Let I'm doing very fast loops and I have to be sure that in the end of each loop the variable a is SOMEVALUE. What will be faster?

if (a != SOMEVALUE) a = SOMEVALUE;

or just instantly do

a = SOMEVALUE;

Is it float/int/bool/language specific?

Update: a is a primitive type, not a class. And the possibility of TRUE comparison is 50%. I know that the algorithm is what makes a loop fast, so my question is also about the coding style.

Update2: thanks everyone for quick answers!

In C++, if `a`'s type is a class with cheap test and expensive `operator=()`, testing first is better. Most of the time, however, just assigning is better or at least not worse. — Daniel Fischer, Jul 19 '12 at 14:43
Edge case: the two don't necessarily have the same meaning. Consider if `a` has type `float` and holds a negative zero, and `SOMEVALUE` is `0`. Then `a = SOMEVALUE;` sets `a` to `0`, and `if (a != SOMEVALUE) a = SOMEVALUE` doesn't. The same is (more obviously) true of user-defined types, where `operator!=` could do anything. — Steve Jessop, Jul 19 '12 at 14:45
This kind of thing is unanswerable at the C++ level. It will depend entirely on the underlying hardware and the instruction set it supports (assuming the compiler uses the hardware optimally). The only way to know is to actually time and see. — Martin York, Jul 19 '12 at 15:03
@XaFromRussion - Which machine will your code run on? If you *know* this, and really just care about getting the best performance on *that* hardware, add the tag, and mention it in your question. — ArjunShankar, Jul 19 '12 at 15:05
Before you care about this kind of micro optimization you should know that it will make an affect on your program. Write the code in the cleanest (most readable) way possible. It it is slow then find out where it is slow and optimize that section. IMO (and I would test to verify) Unless this code is at the bottom of a very tight loop that is happening trillions of times I would not even look at it for optimization. Otherwise any gains will be so small that they will be lost in other affects. — Martin York, Jul 19 '12 at 15:18

score 2 · Answer 1 · answered Jul 19 '12 at 14:46

In almost all cases just setting the value will be faster.

It might not be faster when you have to deal with cache line sharing with other cpus or if 'a' is in some special type of memory, but it's safe to assume that a branch misprediction is probably a more common problem than cache sharing.

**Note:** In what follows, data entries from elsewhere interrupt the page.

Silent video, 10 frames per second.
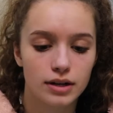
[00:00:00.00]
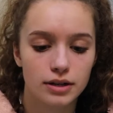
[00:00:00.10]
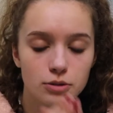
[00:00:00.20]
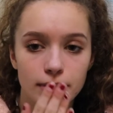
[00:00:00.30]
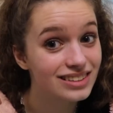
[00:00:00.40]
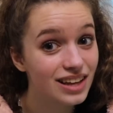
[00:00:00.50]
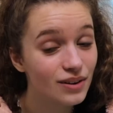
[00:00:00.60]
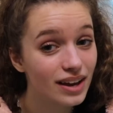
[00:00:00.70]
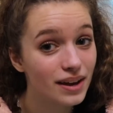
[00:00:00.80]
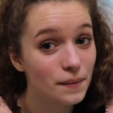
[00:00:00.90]
I need a minute.
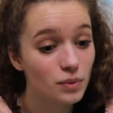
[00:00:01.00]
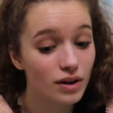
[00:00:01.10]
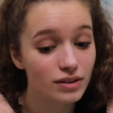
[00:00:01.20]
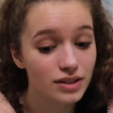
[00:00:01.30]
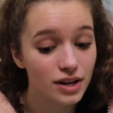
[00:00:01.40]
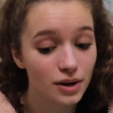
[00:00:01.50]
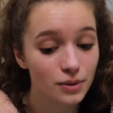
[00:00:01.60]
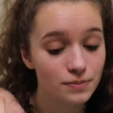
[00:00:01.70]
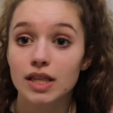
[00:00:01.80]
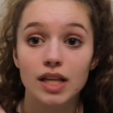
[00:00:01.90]
Okay, well, you
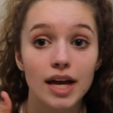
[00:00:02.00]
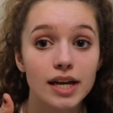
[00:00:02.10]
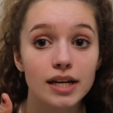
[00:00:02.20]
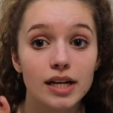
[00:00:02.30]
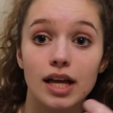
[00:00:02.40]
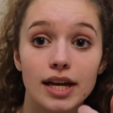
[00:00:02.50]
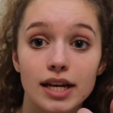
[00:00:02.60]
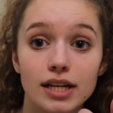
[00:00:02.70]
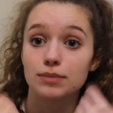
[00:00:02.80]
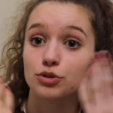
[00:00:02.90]
know, like,
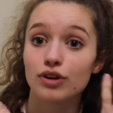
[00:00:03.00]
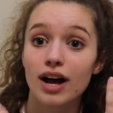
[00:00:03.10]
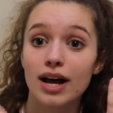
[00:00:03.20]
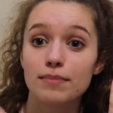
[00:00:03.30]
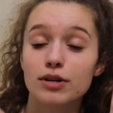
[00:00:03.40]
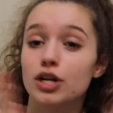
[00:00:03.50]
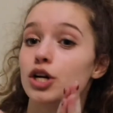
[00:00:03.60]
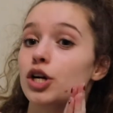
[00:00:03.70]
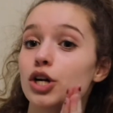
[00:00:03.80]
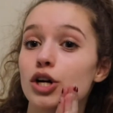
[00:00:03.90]
like, subscribe,
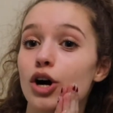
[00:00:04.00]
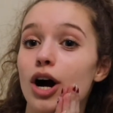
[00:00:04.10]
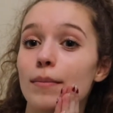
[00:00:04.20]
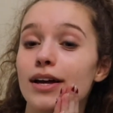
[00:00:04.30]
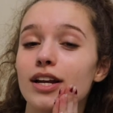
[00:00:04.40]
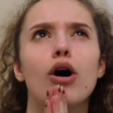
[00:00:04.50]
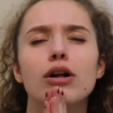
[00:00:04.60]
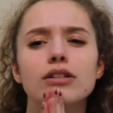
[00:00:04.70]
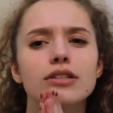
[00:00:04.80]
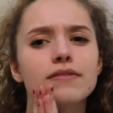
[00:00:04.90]
comment
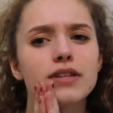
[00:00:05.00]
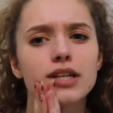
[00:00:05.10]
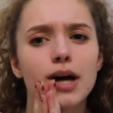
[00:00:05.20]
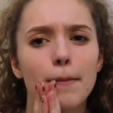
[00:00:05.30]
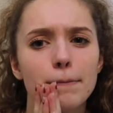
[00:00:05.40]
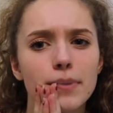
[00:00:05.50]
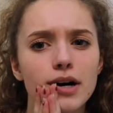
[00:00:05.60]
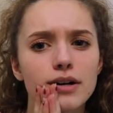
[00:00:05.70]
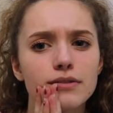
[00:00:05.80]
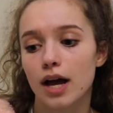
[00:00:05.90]
all of the
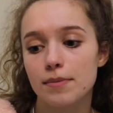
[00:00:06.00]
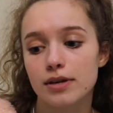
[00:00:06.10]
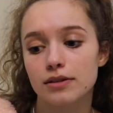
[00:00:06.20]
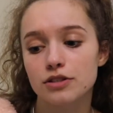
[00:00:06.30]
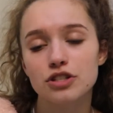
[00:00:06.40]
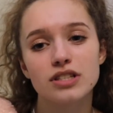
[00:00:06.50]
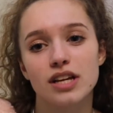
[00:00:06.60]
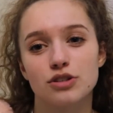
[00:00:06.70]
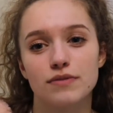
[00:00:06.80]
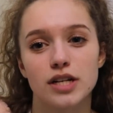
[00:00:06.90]
above. I mean, this is just the
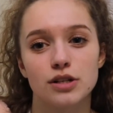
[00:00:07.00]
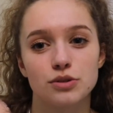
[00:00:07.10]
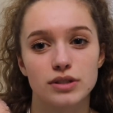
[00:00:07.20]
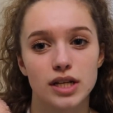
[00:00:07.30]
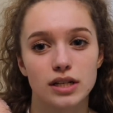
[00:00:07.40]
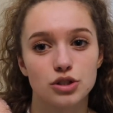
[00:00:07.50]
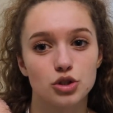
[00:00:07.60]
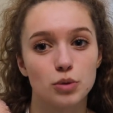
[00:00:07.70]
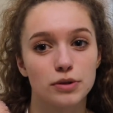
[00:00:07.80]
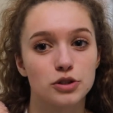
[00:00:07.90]
intro video, so it's like
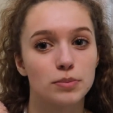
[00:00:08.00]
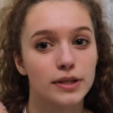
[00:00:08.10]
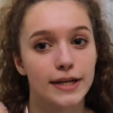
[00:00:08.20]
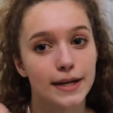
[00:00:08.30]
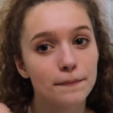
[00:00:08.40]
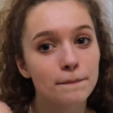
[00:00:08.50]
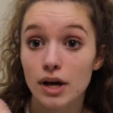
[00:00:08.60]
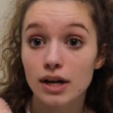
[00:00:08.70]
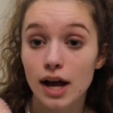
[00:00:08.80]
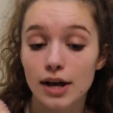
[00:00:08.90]
super, super lame,
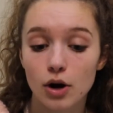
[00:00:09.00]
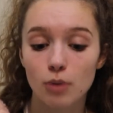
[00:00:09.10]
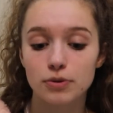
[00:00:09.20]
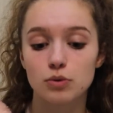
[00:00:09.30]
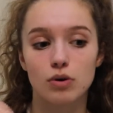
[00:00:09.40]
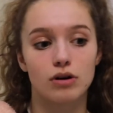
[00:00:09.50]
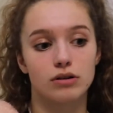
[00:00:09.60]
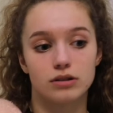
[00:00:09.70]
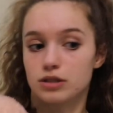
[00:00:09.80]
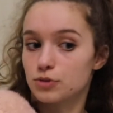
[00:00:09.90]
but I hope you
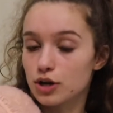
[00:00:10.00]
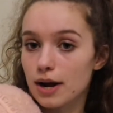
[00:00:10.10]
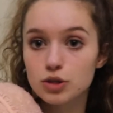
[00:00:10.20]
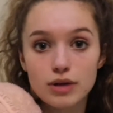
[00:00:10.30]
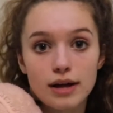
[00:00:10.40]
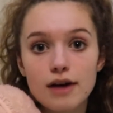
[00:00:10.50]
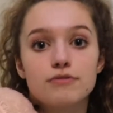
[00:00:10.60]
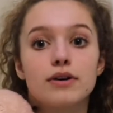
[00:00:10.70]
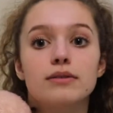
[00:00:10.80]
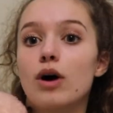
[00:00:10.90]
all subscribe, do that, have
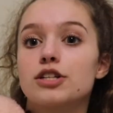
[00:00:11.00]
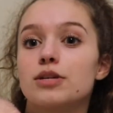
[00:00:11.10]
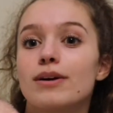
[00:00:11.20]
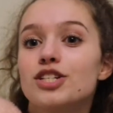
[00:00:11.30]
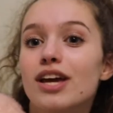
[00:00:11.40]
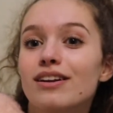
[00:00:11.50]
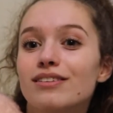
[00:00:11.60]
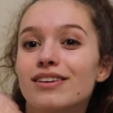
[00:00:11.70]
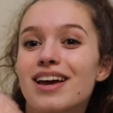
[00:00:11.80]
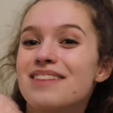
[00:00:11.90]
fun watching my
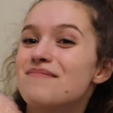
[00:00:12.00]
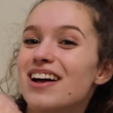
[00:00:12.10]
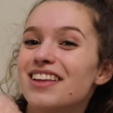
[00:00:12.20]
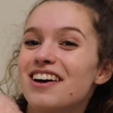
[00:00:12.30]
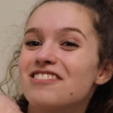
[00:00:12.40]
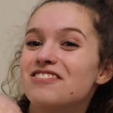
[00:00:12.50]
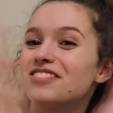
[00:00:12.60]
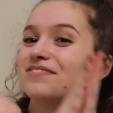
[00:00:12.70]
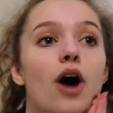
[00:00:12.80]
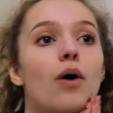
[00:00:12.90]
channel and my life.
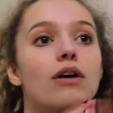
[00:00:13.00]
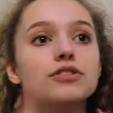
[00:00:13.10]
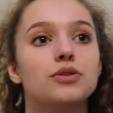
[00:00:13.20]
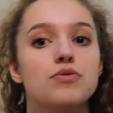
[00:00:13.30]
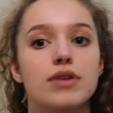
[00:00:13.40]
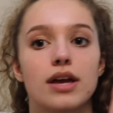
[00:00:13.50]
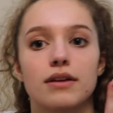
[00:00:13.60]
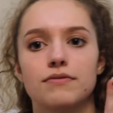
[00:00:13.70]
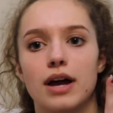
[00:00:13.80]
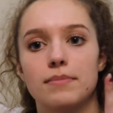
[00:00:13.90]
Oh, also you
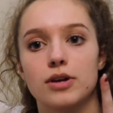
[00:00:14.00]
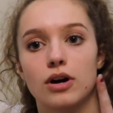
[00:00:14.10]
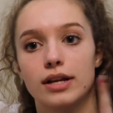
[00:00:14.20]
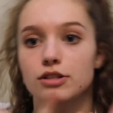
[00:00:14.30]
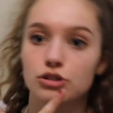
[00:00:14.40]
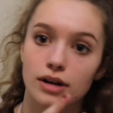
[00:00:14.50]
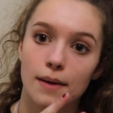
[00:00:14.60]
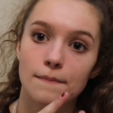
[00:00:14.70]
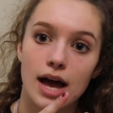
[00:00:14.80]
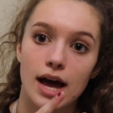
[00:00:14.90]
can find me on
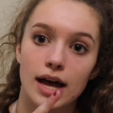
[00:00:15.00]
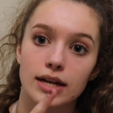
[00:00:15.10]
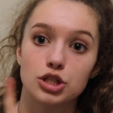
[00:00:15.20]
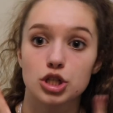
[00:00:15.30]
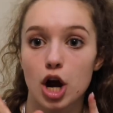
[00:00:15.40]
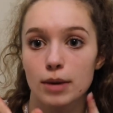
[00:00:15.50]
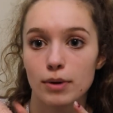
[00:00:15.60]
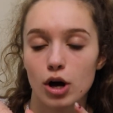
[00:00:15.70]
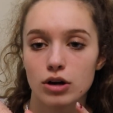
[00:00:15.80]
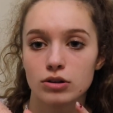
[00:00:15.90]
Instagram at
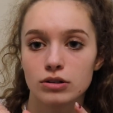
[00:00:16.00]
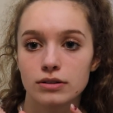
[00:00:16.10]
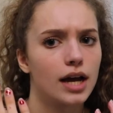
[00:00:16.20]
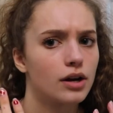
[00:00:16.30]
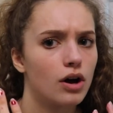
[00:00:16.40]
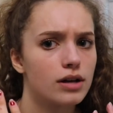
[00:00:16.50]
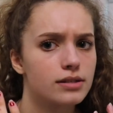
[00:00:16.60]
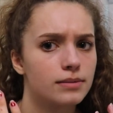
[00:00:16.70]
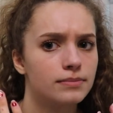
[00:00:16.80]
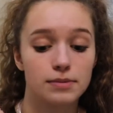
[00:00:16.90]
sarpoddle, kinda
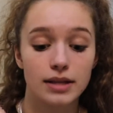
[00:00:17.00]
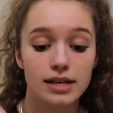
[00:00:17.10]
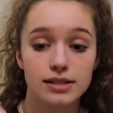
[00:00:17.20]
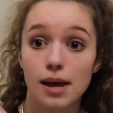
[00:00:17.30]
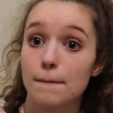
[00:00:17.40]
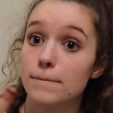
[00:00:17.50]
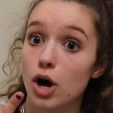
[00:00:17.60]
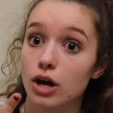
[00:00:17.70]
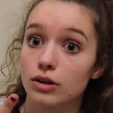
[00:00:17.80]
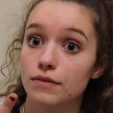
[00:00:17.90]
awesome. It's my last name,
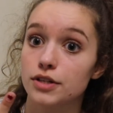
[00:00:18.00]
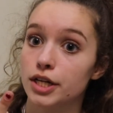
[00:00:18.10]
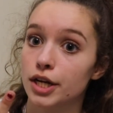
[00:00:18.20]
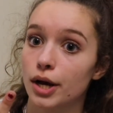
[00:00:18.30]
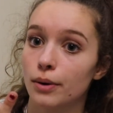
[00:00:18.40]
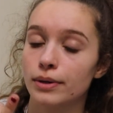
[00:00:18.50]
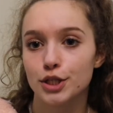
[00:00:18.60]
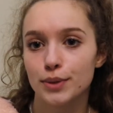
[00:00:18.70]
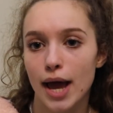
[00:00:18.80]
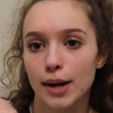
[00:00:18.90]
Poddle, if you didn't know. You
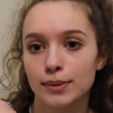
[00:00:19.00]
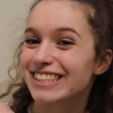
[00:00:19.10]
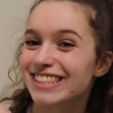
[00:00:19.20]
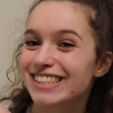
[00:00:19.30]
do now.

Also - smaller code is better, not just for the cache but also for making the code comprehensible.

If in doubt - profile.

score 2 · Answer 2 · edited May 23 '17 at 12:12

The general answer is to profile such kind of questions. However, in this case a simple analysis is available:

Each test is a branch. Each branch incurs a slight performance penalty. However, we have branch prediction and this penalty is somewhat amortized in time, depending how many iterations your loop has and how many times the prediction was correct.

Translated into your case, if you have many changes to a during the loop it is very likely that the code using if will be worse in performance. On the other hand, if the value is updated very rarely there would be an infinitely small difference between the two cases.

Still, change immediately is better and should be used, as long as you don't care about the previous value, as your snippets show.

Other reasons for an immediate change: it leads to smaller code thus better cache locality, thus better code performance. It is a very rare situation in which updating a will invalidate a cache line and incur a performance hit. Still, if I remember correctly, this will byte you only on multi processor cases and very rarely.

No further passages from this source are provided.